(Problem): An exact reproduction of the records is required, with all images left out.

━━ Exercise data

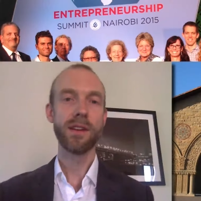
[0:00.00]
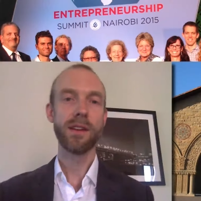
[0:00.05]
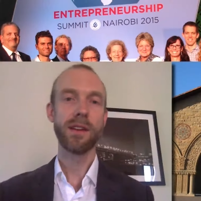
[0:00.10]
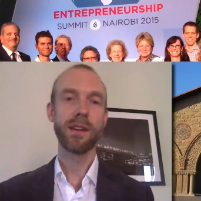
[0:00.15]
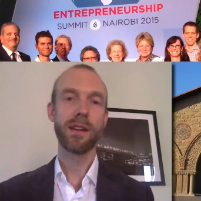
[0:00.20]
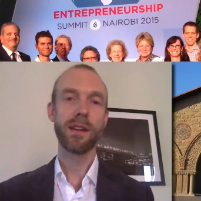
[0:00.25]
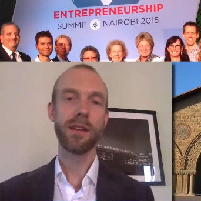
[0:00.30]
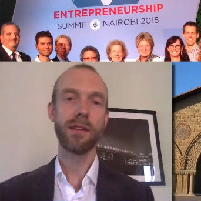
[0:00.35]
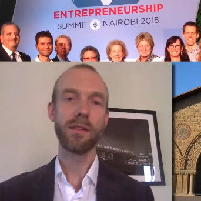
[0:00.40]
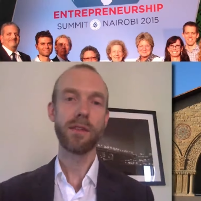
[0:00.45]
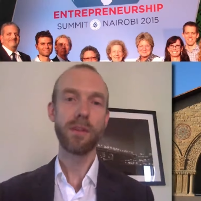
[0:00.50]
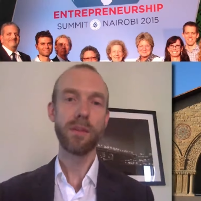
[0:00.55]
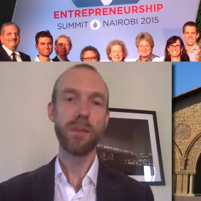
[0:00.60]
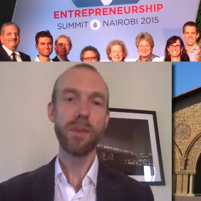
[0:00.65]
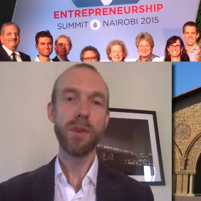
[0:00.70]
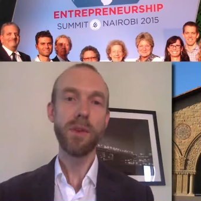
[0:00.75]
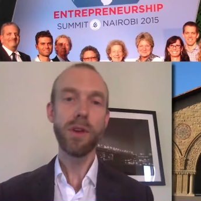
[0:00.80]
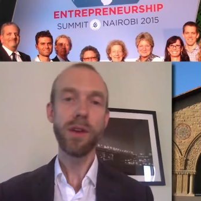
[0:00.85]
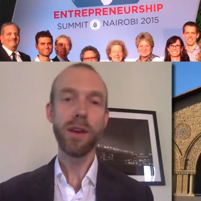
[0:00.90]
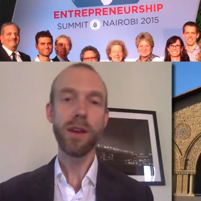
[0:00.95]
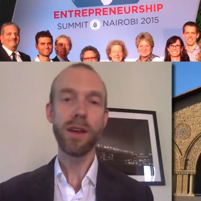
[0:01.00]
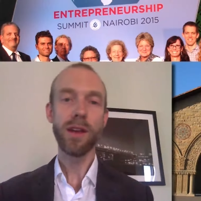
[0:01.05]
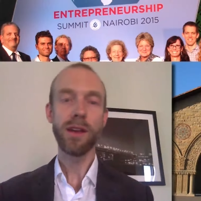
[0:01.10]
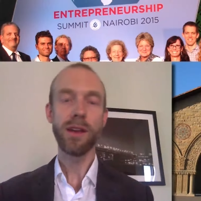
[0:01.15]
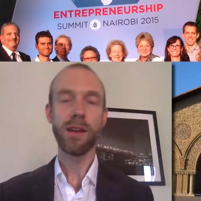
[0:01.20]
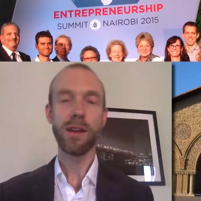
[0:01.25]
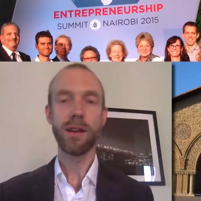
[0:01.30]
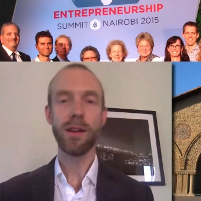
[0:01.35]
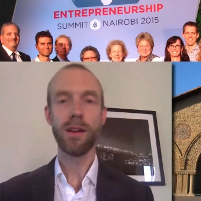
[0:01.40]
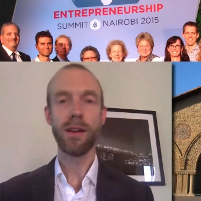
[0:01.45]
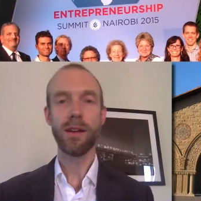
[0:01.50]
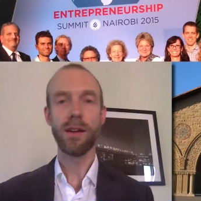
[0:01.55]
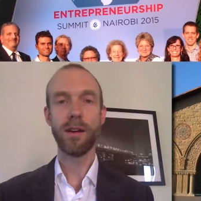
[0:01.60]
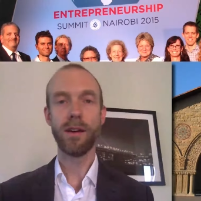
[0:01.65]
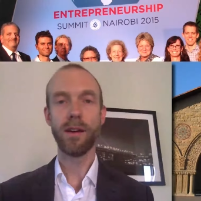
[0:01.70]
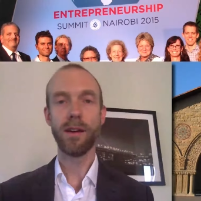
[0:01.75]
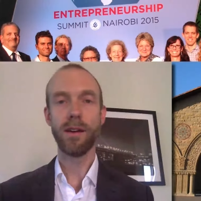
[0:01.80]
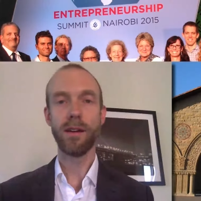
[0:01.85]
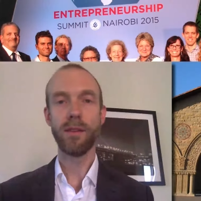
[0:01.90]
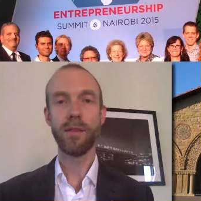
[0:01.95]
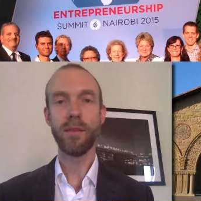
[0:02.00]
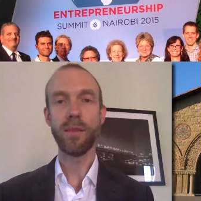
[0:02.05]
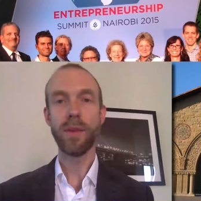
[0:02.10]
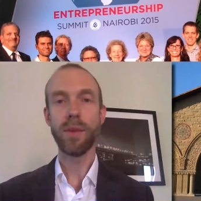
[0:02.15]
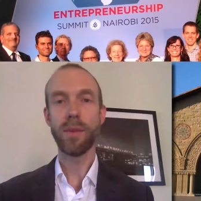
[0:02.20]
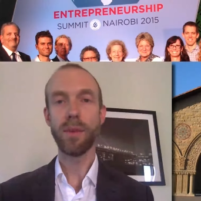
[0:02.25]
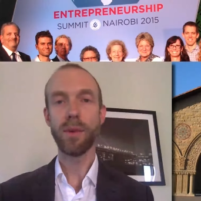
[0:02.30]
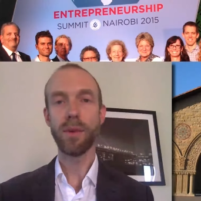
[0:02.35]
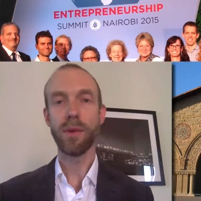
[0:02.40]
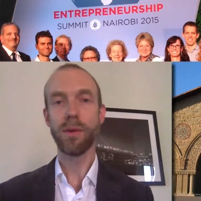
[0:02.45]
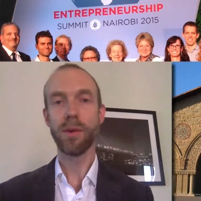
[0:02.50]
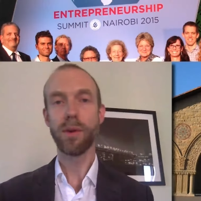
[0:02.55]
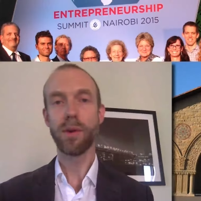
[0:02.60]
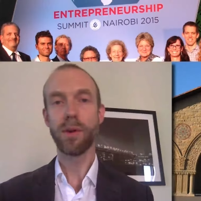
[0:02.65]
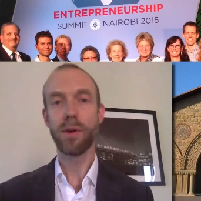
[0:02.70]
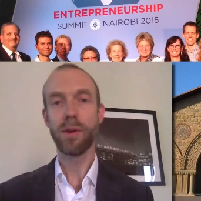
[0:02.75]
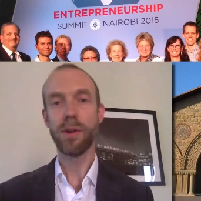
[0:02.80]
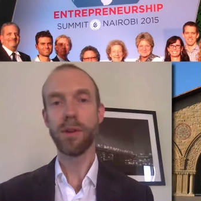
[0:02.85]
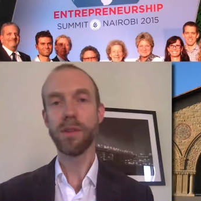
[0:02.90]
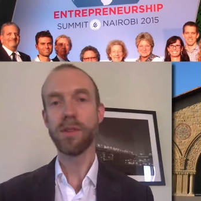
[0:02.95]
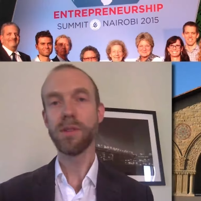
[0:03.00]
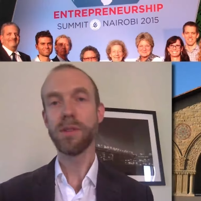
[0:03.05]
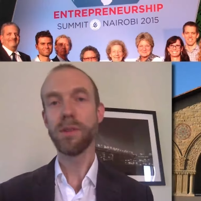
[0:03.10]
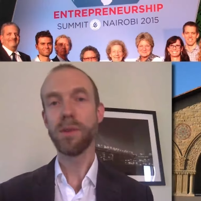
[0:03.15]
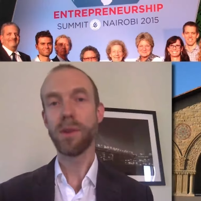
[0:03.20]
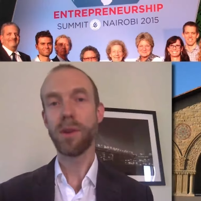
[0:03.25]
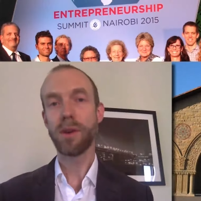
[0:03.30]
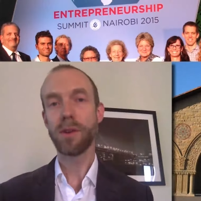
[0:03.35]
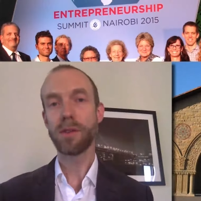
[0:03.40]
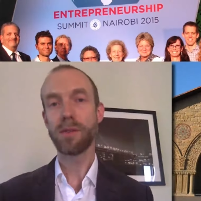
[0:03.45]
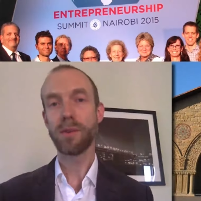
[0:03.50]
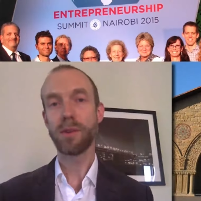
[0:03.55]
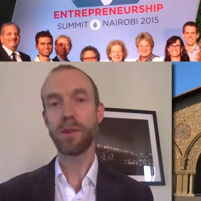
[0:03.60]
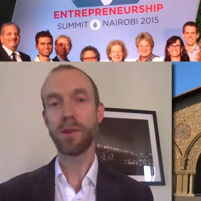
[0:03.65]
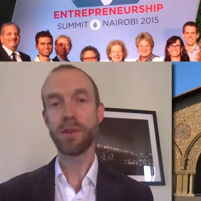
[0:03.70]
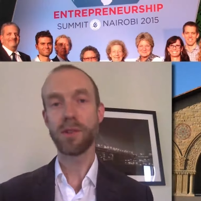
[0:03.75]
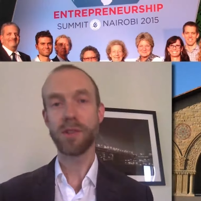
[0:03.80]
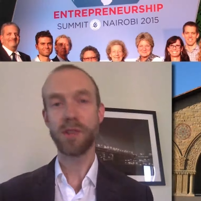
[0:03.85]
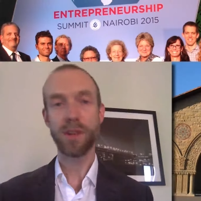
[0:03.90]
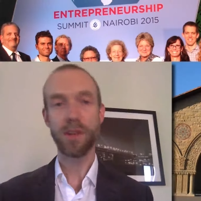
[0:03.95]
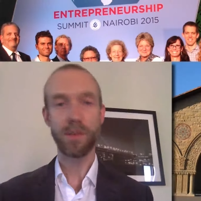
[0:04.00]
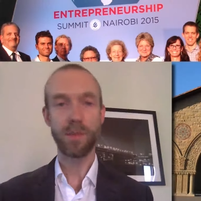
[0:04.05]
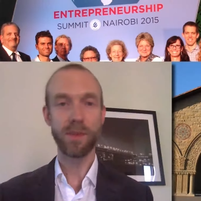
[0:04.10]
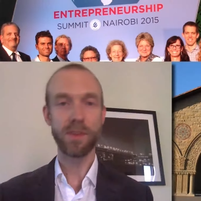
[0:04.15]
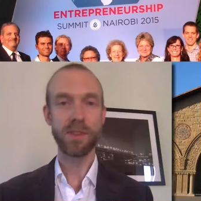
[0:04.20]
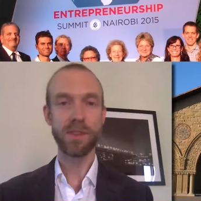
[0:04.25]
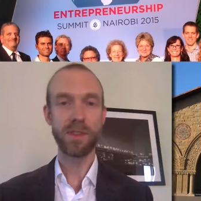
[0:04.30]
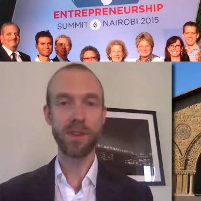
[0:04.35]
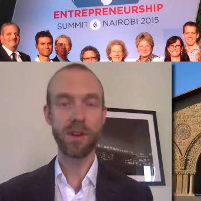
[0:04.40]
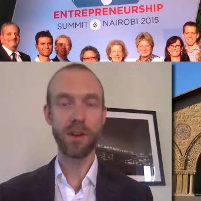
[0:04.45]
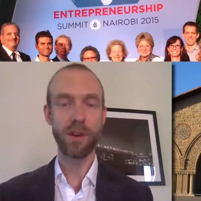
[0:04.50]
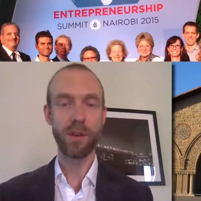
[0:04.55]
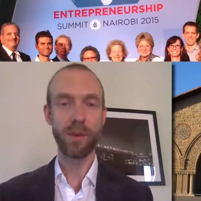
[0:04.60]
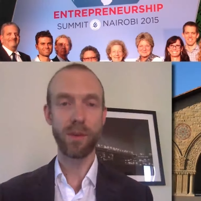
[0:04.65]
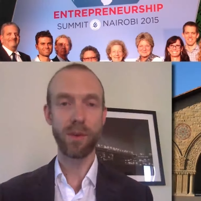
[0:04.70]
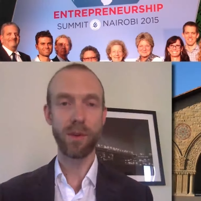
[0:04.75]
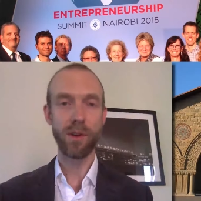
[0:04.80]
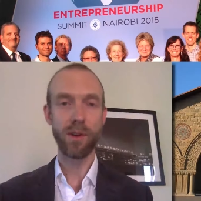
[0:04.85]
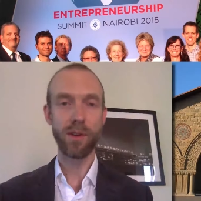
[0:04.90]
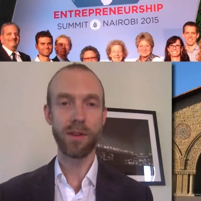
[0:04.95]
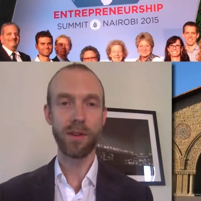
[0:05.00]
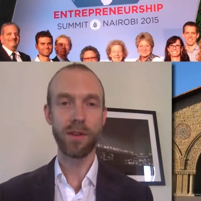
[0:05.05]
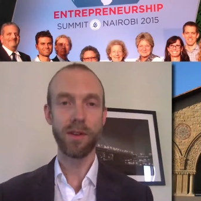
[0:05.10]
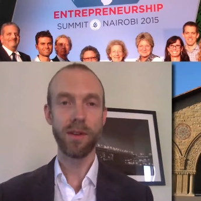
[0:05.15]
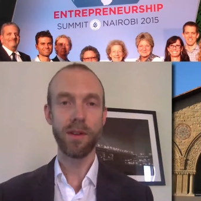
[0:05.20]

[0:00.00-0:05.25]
kind of community of people who are into entrepreneurship in the startup world.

━━━━

(Output below):
[0:00.00]
[0:00.05]
[0:00.10]
[0:00.15]
[0:00.20]
[0:00.25]
[0:00.30]
[0:00.35]
[0:00.40]
[0:00.45]
[0:00.50]
[0:00.55]
[0:00.60]
[0:00.65]
[0:00.70]
[0:00.75]
[0:00.80]
[0:00.85]
[0:00.90]
[0:00.95]
[0:01.00]
[0:01.05]
[0:01.10]
[0:01.15]
[0:01.20]
[0:01.25]
[0:01.30]
[0:01.35]
[0:01.40]
[0:01.45]
[0:01.50]
[0:01.55]
[0:01.60]
[0:01.65]
[0:01.70]
[0:01.75]
[0:01.80]
[0:01.85]
[0:01.90]
[0:01.95]
[0:02.00]
[0:02.05]
[0:02.10]
[0:02.15]
[0:02.20]
[0:02.25]
[0:02.30]
[0:02.35]
[0:02.40]
[0:02.45]
[0:02.50]
[0:02.55]
[0:02.60]
[0:02.65]
[0:02.70]
[0:02.75]
[0:02.80]
[0:02.85]
[0:02.90]
[0:02.95]
[0:03.00]
[0:03.05]
[0:03.10]
[0:03.15]
[0:03.20]
[0:03.25]
[0:03.30]
[0:03.35]
[0:03.40]
[0:03.45]
[0:03.50]
[0:03.55]
[0:03.60]
[0:03.65]
[0:03.70]
[0:03.75]
[0:03.80]
[0:03.85]
[0:03.90]
[0:03.95]
[0:04.00]
[0:04.05]
[0:04.10]
[0:04.15]
[0:04.20]
[0:04.25]
[0:04.30]
[0:04.35]
[0:04.40]
[0:04.45]
[0:04.50]
[0:04.55]
[0:04.60]
[0:04.65]
[0:04.70]
[0:04.75]
[0:04.80]
[0:04.85]
[0:04.90]
[0:04.95]
[0:05.00]
[0:05.05]
[0:05.10]
[0:05.15]
[0:05.20]

[0:00.00-0:05.25]
kind of community of people who are into entrepreneurship in the startup world.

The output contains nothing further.